- **Try it**:
Although the data below contains pictures, please reproduce only its words, exactly.

- **Dataset content**:
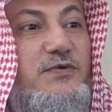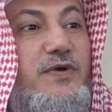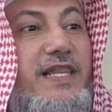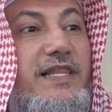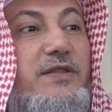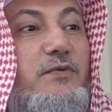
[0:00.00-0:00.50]

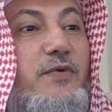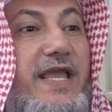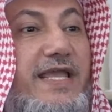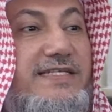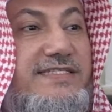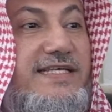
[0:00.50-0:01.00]
will
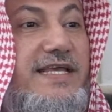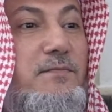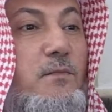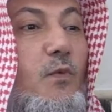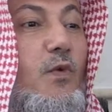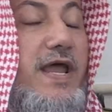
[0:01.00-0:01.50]
raise
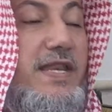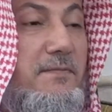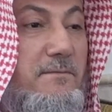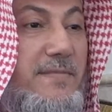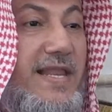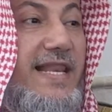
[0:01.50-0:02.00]
him
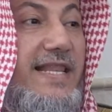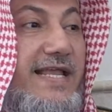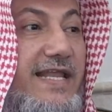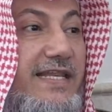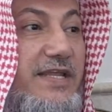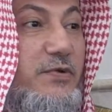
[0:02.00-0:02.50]

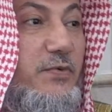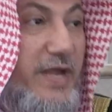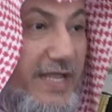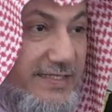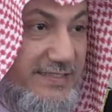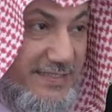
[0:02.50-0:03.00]
1,000,000
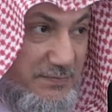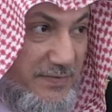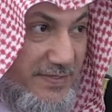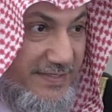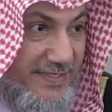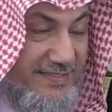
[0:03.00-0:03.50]
grade in
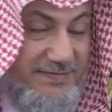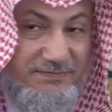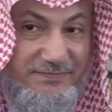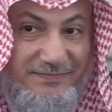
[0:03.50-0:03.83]
paradise.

- **Result below**:
[0:00.00-0:00.50]

[0:00.50-0:01.00]
will
[0:01.00-0:01.50]
raise
[0:01.50-0:02.00]
him
[0:02.00-0:02.50]

[0:02.50-0:03.00]
1,000,000
[0:03.00-0:03.50]
grade in
[0:03.50-0:03.83]
paradise.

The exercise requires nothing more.